Петровский понял значение недоговоренного.

— Нет, — сказал он, — деньги у меня есть. Если хотите, пойдемте.

В маленькой отдельной грязноватой комнате они сели рядом на раздавленный неровный диван. Пришел лакей, старик, похожий на гнома, и спросил, чего желают господа.

Появилось вино и шашлык.

А через час Верочка сидела у Петровского на коленях и он целовал ее голое плечо, спустив на руку легкую надушенную ткань платья.

Потом он напился совсем, ему казалось, что кто-то обидел его, и он кричал, махая руками:

— А помнишь ли ты домик над бухтой? Помнишь, как я камбалу для вас ловил?

И Верочка, побледневшая, скучная и тоже пьяная, сердито отвечала ему:

— Не ори! Лучше закажи еще бутылку Аи.

И узнав, что у него больше нет денег, убежала и уже не вернулась.

Спотыкаясь, Петровский шел домой. Была злая ночь. С Хингана дул резкий ветер.



— Домик над бухтой, камбала, девочка, играющая в мяч. Когда это всё было? Не помню!.. Да и было ли. Лучше забыть!..

Он уперся лбом в фонарный столб и заплакал тяжелыми пьяными слезами.

С Хингана, по-волчьи подвывая, дул жесткий железный ветер. Он звал к борьбе и к мужеству.

Но усталые люди не любят холодного ветра.

1927. № 2158, 18 дек. С. 2;

подпись: “А. Арсеньев”.

Безумие

Сумасшествие приходит столь же неожиданно, как и смерть.

Правда, врачи, заглянув в зрачки человека, над которым, неведомо для него, нависла шершавая кошма безумия, что-то угадают и о чем-то начнут предупреждать, но ведь не все же вовремя обращаются к врачам.

Да и как связать, скажем, неравномерность зрачков с тем страшным процессом распада разума, который превращает человека в скота, заставляя его, как сумасшедшего фаворита Екатерины II, есть собственный кал.

Никак не свяжешь.

Ведь этот процесс похож на гудение молекул пара в котле, готовом разорваться.

Только специалисты понимают, что значит красная черта на циферблате манометра и как опасно, когда его стрелка переходит эту черту.

Александр Иванович Смирнов, человек бесцветный, как его фамилия, третью неделю чувствовал странное недомогание.

Да и недомоганием ли это было?

Раньше каждое свое движение тело делало естественно, просто, рука поднималась и опускалась, ноги шли, рот жевал или говорил.

Теперь всё это стало трудным. Для каждого движения требовалось повторное приказание воли, которая нашла себе в сознании Александра Ивановича Смирнова грозного и сильного врага в виде какой-то особой лени, на каждое требование действия отвечавшей:

— Да полно!
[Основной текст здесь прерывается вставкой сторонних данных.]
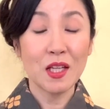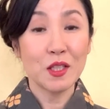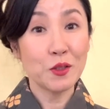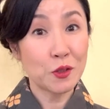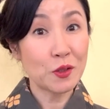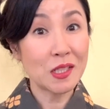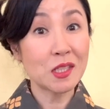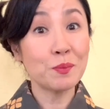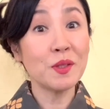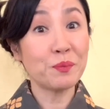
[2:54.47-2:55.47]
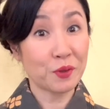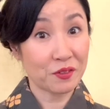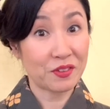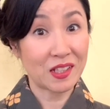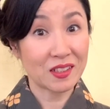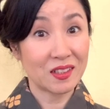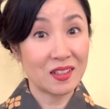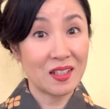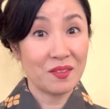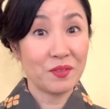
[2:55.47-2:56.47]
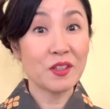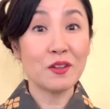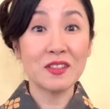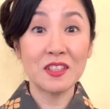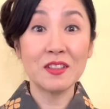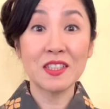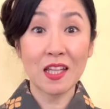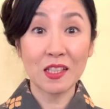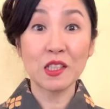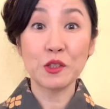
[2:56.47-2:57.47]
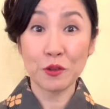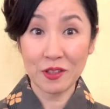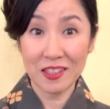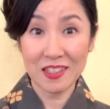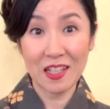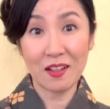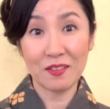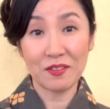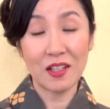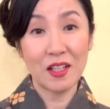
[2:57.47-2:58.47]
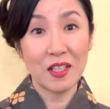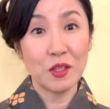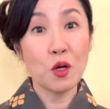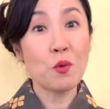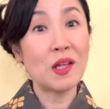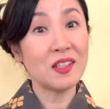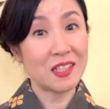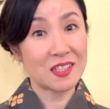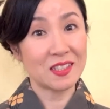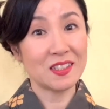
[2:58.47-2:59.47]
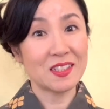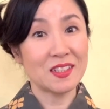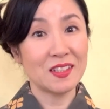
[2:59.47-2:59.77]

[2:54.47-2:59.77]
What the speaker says: You don't need to be perfect because you say it to yourself. No one listens.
Не стоит!.. К чему всё это?

И только в эти дни Александр Иванович Смирнов дорос до понимания страшных слов Екклезиаста:

— Всё суета сует и всяческая суета!

Правда, иными путями пришел к этой истине еврейский царь Соломон, путями, на которые и не ступала нога российского обывателя Александра Ивановича Смирнова, но ведь и пути сует, ведь и они ведут в небытие, в смерть.
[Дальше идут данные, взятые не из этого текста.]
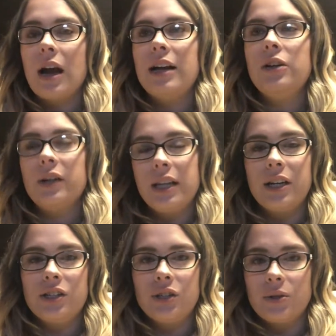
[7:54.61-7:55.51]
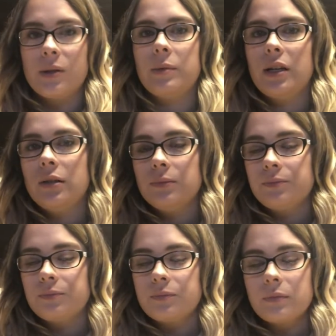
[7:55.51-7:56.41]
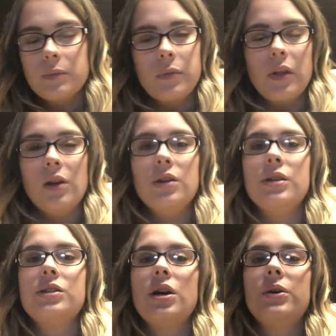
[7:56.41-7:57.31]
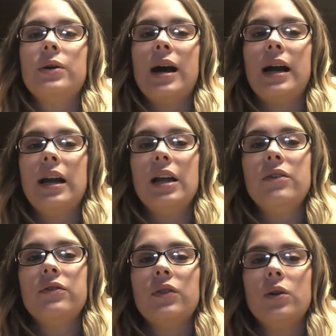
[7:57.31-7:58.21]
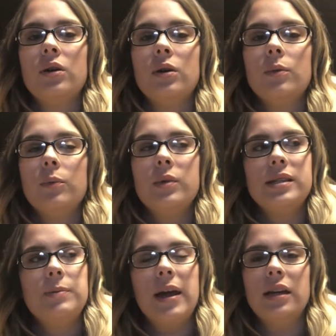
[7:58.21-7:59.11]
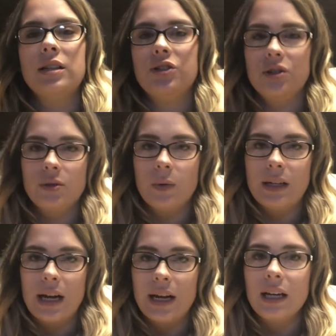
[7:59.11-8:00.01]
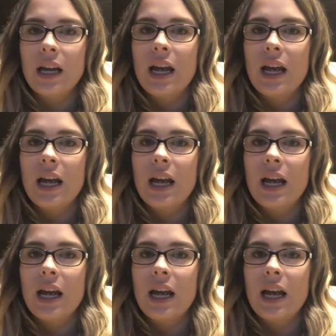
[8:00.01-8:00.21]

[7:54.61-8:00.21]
knew I needed to do something. So I kind of was paying attention to one night,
В Александре Ивановиче умирала душа.

Умирала, отгнивая одной частицею за другой, превращая человека лишь в чрезвычайно сложный комплекс клеток, еще подчиняющийся общим законам прозябания.

Но когда и этим клеткам стала грозить гибель, в опустевшем сосуде души родился страх.
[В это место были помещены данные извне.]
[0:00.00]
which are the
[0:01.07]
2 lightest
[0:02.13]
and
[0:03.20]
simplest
Он был косматым, как лес под осенним ветром, и бесформенным, как осенние тучи.

Когда царь Давид умирал от дряхлости, к нему на одр положили юницу, чтобы она передала ему свою молодость и бодрость.

Умирающее хватается за живое.

Темный страх, гудевший в груди Смирнова, как сосновый бор в сумерках, погнал его к женщине.

Он нашел ее.

Она была полуитальянкой-полурусской, светлой блондинкой, с кожей нежно-розовой, просвечивающей молодой кровью.

Женщину побеждает не красота и не богатство, а сила желания самца, захотевшего ее. Желание самца гипнотизирует их, связывает их волю и ведет на ложе, может быть, и нежеланное, как лунатичку луч лунного света.

А Смирнов желал.

— Завтра я приду к тебе!

В этот вечер, идя к себе домой, Смирнов искал в своей душе волчьих завываний страха.

Их не было.

Утром Смирнов проснулся бодрым и жизнерадостным.

Сосед по номеру в гостинице, где жил Смирнов, слышал, как он пел, чего никогда не было.

Вовремя Смирнов ушел и на службу.

Но на углу Китайской и Диагональной он вдруг остановился, озадаченно повертелся на месте и вдруг бросился в противоположную сторону, к магазину, где потребовал себе шерстяной купальный костюм.